Doreen drew in on the joint. It calmed her and gave her confidence. She said, "He mentioned something about he wanted to give it to Alan. I forgot to tell you that the time you ask me."

"You forgot to tell me."

"He just mentioned wanting to see Alan. It didn't seem like any big thing."

"He showed you the money?"

"Little bit of it."

"And he gave you some?"

"He took it out, peeled off a hundred. That's when I told him I was busy."

"That's all, huh? You didn't tell him anything about Alan. Where he lives or works-"

"Hey, Bobby," Doreen said. "What're you worried about Alan for? He tell you the deal's off-he's not worried about you, is he?"

"That's a point," Bobby said.

"Alan saw the man's money? In the envelope?"

"I believe he did."

"And he's just going to forget about it?"

"That's another point."

"Something's going on, baby, Alan hasn't told you about."

"As I said a minute ago, that's where we're at."

"And as I mentioned," Doreen said, "you could go see the man. Find out if he's still got his envelope laying around someplace? You understand what I'm saying?"

Bobby Shy nodded. "Could do that."

"Like at night. Late."

"After everybody's asleep."

"Man, that little envelope," Doreen said. "It holds more than a whole bus full of people, don't it?"

They were back where they had been for twenty-two years and it was even better than it had been for a long time. He wanted to be with her He felt good with her. There was nothing to hide now, no excuses that had to be made.

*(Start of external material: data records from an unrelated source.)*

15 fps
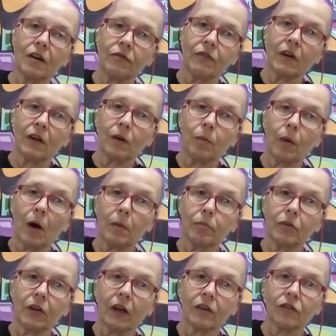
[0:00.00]
the Funko Pop
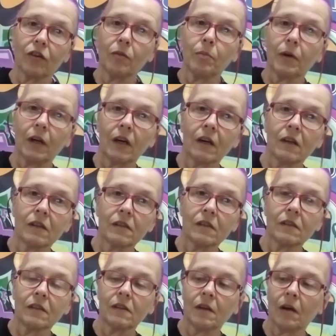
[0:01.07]
protector because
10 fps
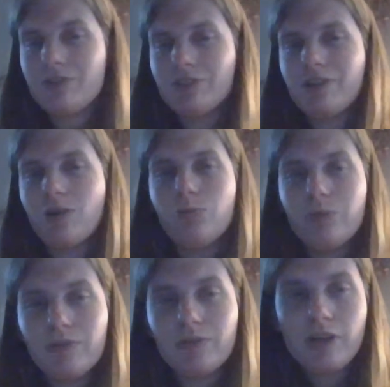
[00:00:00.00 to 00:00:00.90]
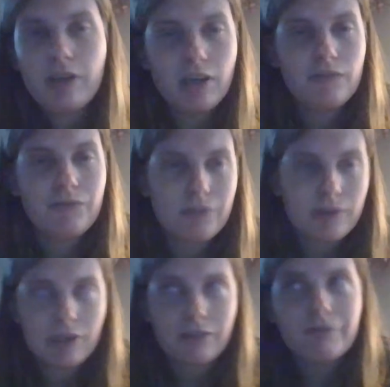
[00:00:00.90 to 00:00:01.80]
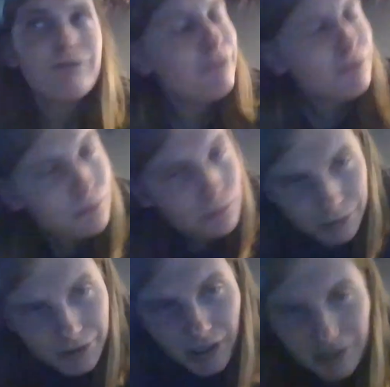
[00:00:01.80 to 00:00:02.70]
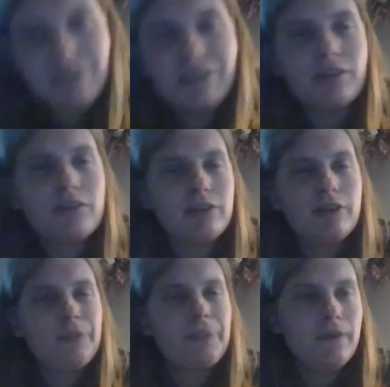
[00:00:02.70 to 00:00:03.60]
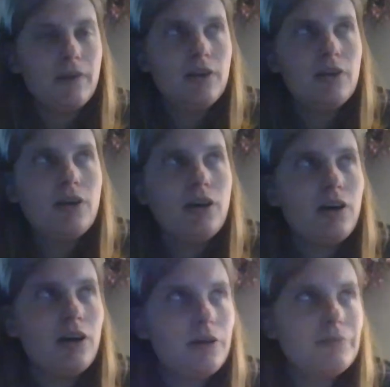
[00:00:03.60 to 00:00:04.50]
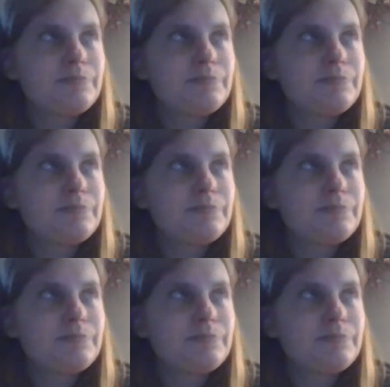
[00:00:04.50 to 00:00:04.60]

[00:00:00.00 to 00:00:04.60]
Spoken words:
that we rely on for like food necessarily. Um,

It was Sunday, sixty degrees and a clear sky, and they decided not to think of anything or anybody but themselves today. They played three sets of tennis outside, at a high school court near their house. It was a little windy, but it didn't matter. It was good to be out, together. They played hard and perspired, Mitchell more than Barbara, going all out and beating her 6-3, 6-3, then letting up a little and having to put the pressure on again and come from behind to beat her 7-5 in the third set. He shouldn't have let up. If you go out to play you go out to win, even if you're playing your wife. Barbara was glad he felt that way. When she did beat him, once in a while, she knew she had won on her own and had not been given anything.

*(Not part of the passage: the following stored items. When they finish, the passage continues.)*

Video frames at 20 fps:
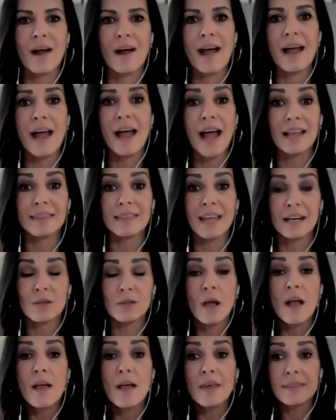where I had
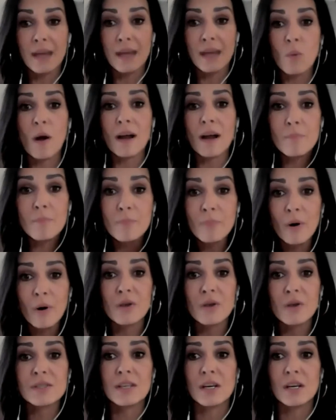that one
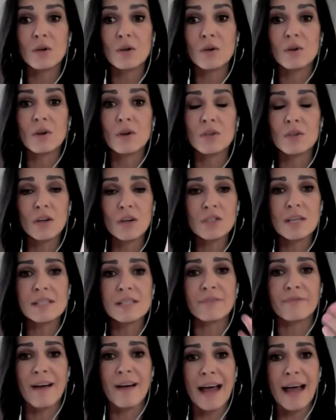person who could not
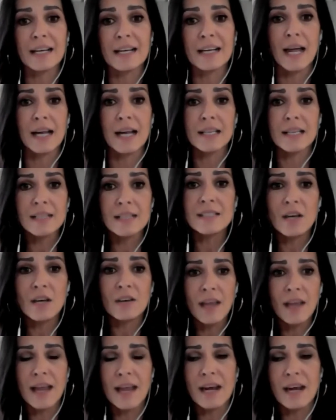just validate it's
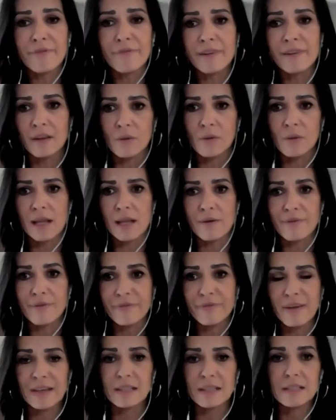okay to feel the way you
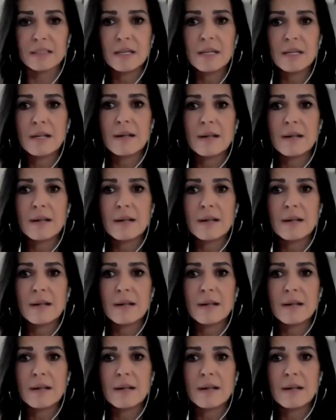feel,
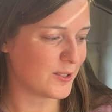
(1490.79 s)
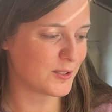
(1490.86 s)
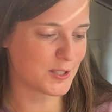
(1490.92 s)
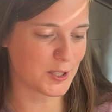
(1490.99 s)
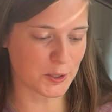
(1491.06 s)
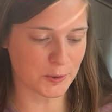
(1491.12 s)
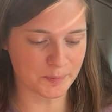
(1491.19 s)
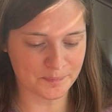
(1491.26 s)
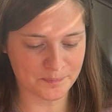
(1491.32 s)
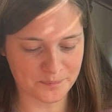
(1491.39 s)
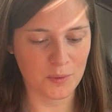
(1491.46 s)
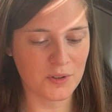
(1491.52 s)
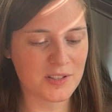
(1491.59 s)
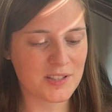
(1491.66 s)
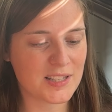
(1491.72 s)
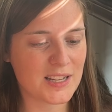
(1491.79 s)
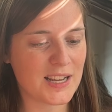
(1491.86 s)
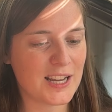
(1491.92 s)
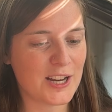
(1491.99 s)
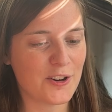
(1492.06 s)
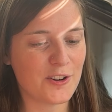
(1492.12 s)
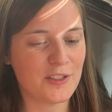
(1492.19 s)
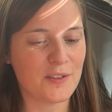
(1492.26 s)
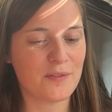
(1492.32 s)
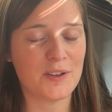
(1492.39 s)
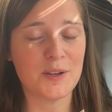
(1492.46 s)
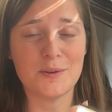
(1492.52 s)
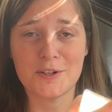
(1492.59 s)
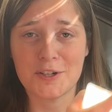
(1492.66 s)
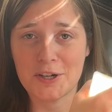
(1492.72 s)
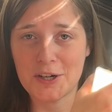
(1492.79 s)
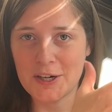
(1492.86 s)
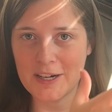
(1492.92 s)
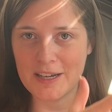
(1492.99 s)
so we'll see here in the future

Several times, working to beat Barbara, he had thought of Cini. Cini alive. He wasn't sure why. He couldn't picture Cini playing tennis. She would laugh at the idea. She was a girl made to be held and played with in other ways. She was soft and vulnerable, a little girl. Barbara was also a little girl-running hard, swinging, chopping, stroking the ball, saying to herself "You dummy!" when her shot went out or hit the net-but she was a little girl in a way that was different. She could turn off being a little girl. She could be a lady or a woman or even a grandmother, and she would be natural, at ease, on all these levels. Though at home as they showered together and made slow love in the afternoon, alone in the silence of the house, it was hard to imagine her as a grandmother.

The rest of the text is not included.